The Southern Harmony and Musical Companion is the second studio album by American rock band the Black Crowes, released on May 12, 1992. It was the first album by the band to feature Marc Ford on lead guitar, replacing Jeff Cease, who was fired the year before, and the first to feature keyboardist Eddie Harsch. The album's name derives from the full name of the Southern Harmony, an influential 1835 hymnal compiled by William Walker.

== Release ==
It was a record for an album to feature four album rock number-one hits (previously set by Tom Petty in 1989, with three).

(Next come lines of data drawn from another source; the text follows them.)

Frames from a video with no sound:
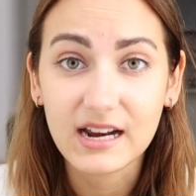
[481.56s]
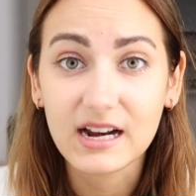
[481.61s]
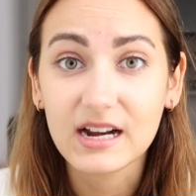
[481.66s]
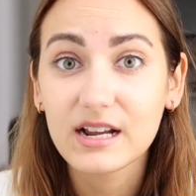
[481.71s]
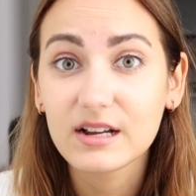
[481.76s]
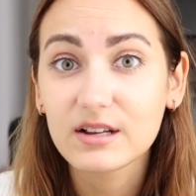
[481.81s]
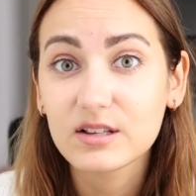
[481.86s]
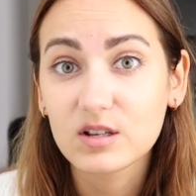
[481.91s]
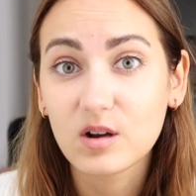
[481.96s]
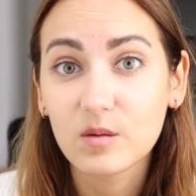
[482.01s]

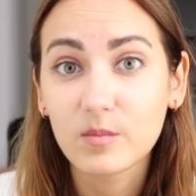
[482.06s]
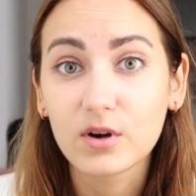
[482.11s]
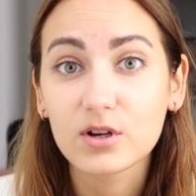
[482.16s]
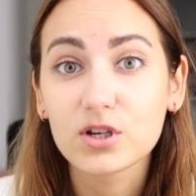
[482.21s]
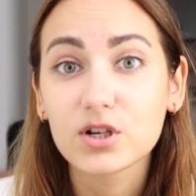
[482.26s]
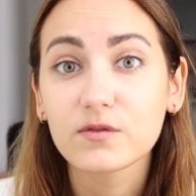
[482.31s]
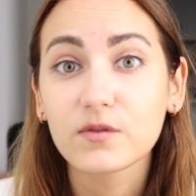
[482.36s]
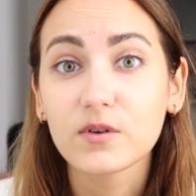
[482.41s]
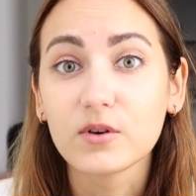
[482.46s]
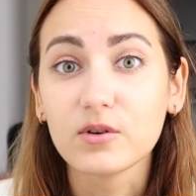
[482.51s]
eating so
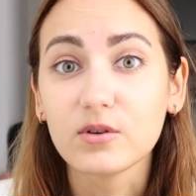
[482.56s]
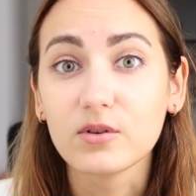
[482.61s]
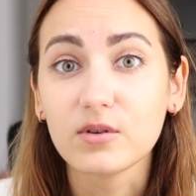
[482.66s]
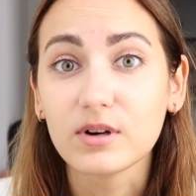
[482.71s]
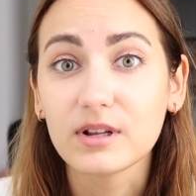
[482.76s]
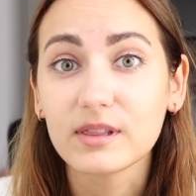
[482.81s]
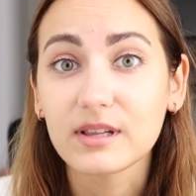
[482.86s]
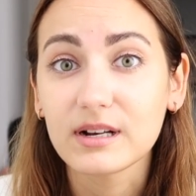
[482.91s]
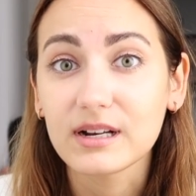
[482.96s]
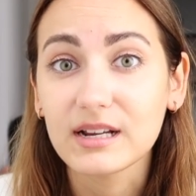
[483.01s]
much food
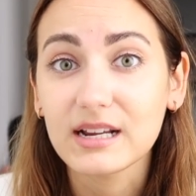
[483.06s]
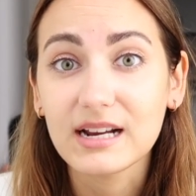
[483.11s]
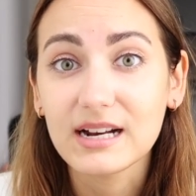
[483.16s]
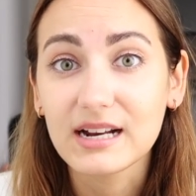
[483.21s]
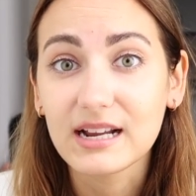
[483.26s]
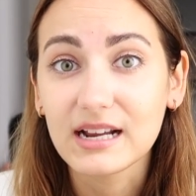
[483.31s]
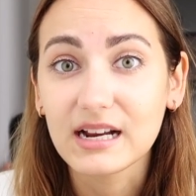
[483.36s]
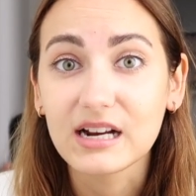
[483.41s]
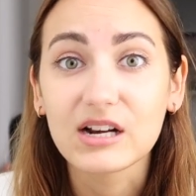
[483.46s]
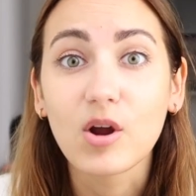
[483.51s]
and then
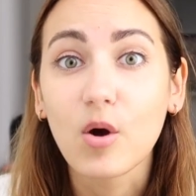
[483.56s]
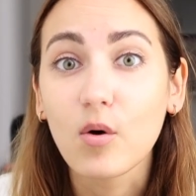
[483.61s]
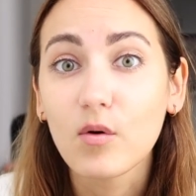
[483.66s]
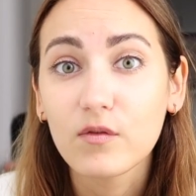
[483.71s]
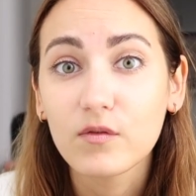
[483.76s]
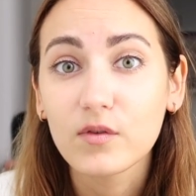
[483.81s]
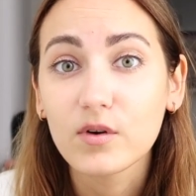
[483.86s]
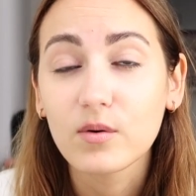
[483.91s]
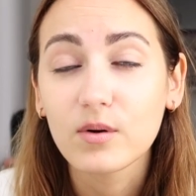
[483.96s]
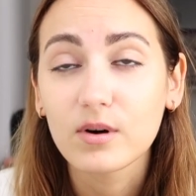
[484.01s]
eating no
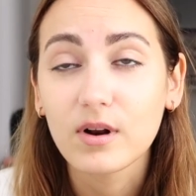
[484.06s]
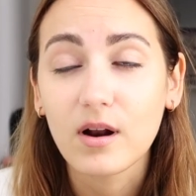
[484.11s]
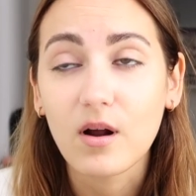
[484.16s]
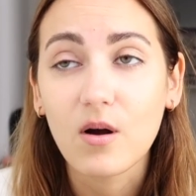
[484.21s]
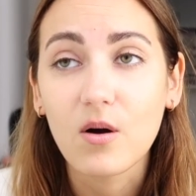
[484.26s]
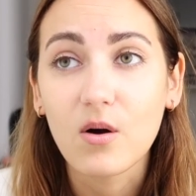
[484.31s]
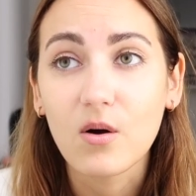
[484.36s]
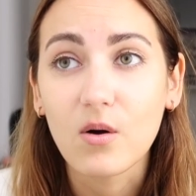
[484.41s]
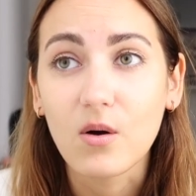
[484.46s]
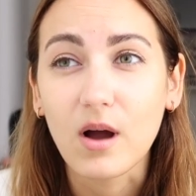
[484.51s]
food at
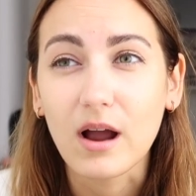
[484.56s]
all.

The album itself reached the top spot of the Billboard 200 album chart, propelled by the success of these singles.

A box set featuring the remastered album along with previously unreleased songs and live tracks was released in late 2023.

==Reception==

In 2005, The Southern Harmony and Musical Companion was ranked number 477 in Rock Hard magazine's book The 500 Greatest Rock & Metal Albums of All Time.

In 2006, the album was ranked number 100 on Guitar World magazine's list of the greatest 100 guitar albums of all time.

Professional ratings
Review scores
| Source | Rating |
| AllMusic | Star Half star |
| Entertainment Weekly | B+ |
| Kerrang! | 5/5 |
| Mojo | Star |
| NME | 9/10 |
| PopMatters | 8/10 |
| Rolling Stone | Star Half star |
| Select | 5/5 |
| Uncut | 9/10 |
| The Village Voice | B− |

==Track listing==

| No. | Title | Writer(s) | Length |
|---|---|---|---|
| 1. | "Sting Me" |  | 4:39 |
| 2. | "Remedy" |  | 5:22 |
| 3. | "Thorn in My Pride" |  | 6:03 |
| 4. | "Bad Luck Blue Eyes Goodbye" |  | 6:28 |
| 5. | "Sometimes Salvation" |  | 4:44 |
| 6. | "Hotel Illness" |  | 3:59 |
| 7. | "Black Moon Creeping" |  | 4:54 |
| 8. | "No Speak No Slave" |  | 4:01 |
| 9. | "My Morning Song" |  | 6:15 |
| 10. | "Time Will Tell" | Bob Marley | 4:08 |

Bonus tracks (1998 reissue)
| No. | Title | Writer(s) | Length |
|---|---|---|---|
| 11. | "Sting Me" (Slow) |  | 5:48 |
| 12. | "99 lbs." | Don Bryant | 4:18 |

Japanese bonus track
| No. | Title | Writer(s) | Length |
|---|---|---|---|
| 11. | "Shake 'Em On Down" (Live) | Bukka White | 4:08 |

== Personnel ==
The Black Crowes

- Chris Robinson – vocals, percussion, blues harp, guitar
- Rich Robinson – guitar
- Marc Ford – guitar
- Johnny Colt – bass guitar
- Steve Gorman – drums
- Eddie Harsch – keyboards

Additional musicians

- Chris Trujillo – congas
- Barbara Mitchell and Taj Harmon (now Taj Artis) – choir

Production

- Pete Angelus – personal manager
- The Black Crowes – producer
- George Drakoulias – producer
- Janet Levinson – art direction
- Brendan O'Brien – engineer, mixing
- Chris Robinson – art direction
- Mark Seliger – photography
- Howie Weinberg – mastering

==Charts==

===Weekly charts===

| Chart (1992) | Peak position |
|---|---|
| Australian Albums (ARIA) | 6 |
| Austrian Albums (Ö3 Austria) | 39 |
| Canada Top Albums/CDs (RPM) | 2 |
| Dutch Albums (Album Top 100) | 17 |
| Finnish Albums (The Official Finnish Charts) | 14 |
| German Albums (Offizielle Top 100) | 30 |
| New Zealand Albums (RMNZ) | 4 |
| Norwegian Albums (VG-lista) | 9 |
| Swedish Albums (Sverigetopplistan) | 17 |
| Swiss Albums (Schweizer Hitparade) | 17 |
| UK Albums (Official Charts) | 2 |
| US Billboard 200 | 1 |

===Year-end charts===

| Chart (1992) | Position |
|---|---|
| Dutch Albums (Album Top 100) | 52 |
| US Billboard 200 | 41 |
| Chart (1993) | Position |
| Dutch Albums (Album Top 100) | 100 |

==Certifications==

| Region | Certification | Certified units/sales |
| Australia (ARIA) | Gold | 35,000^{^} |
| Canada (Music Canada) | Platinum | 100,000^{^} |
| New Zealand (RMNZ) | Gold | 7,500^{^} |
| United States (RIAA) | 2× Platinum | 2,000,000^{^} |
^{^} Shipments figures based on certification alone.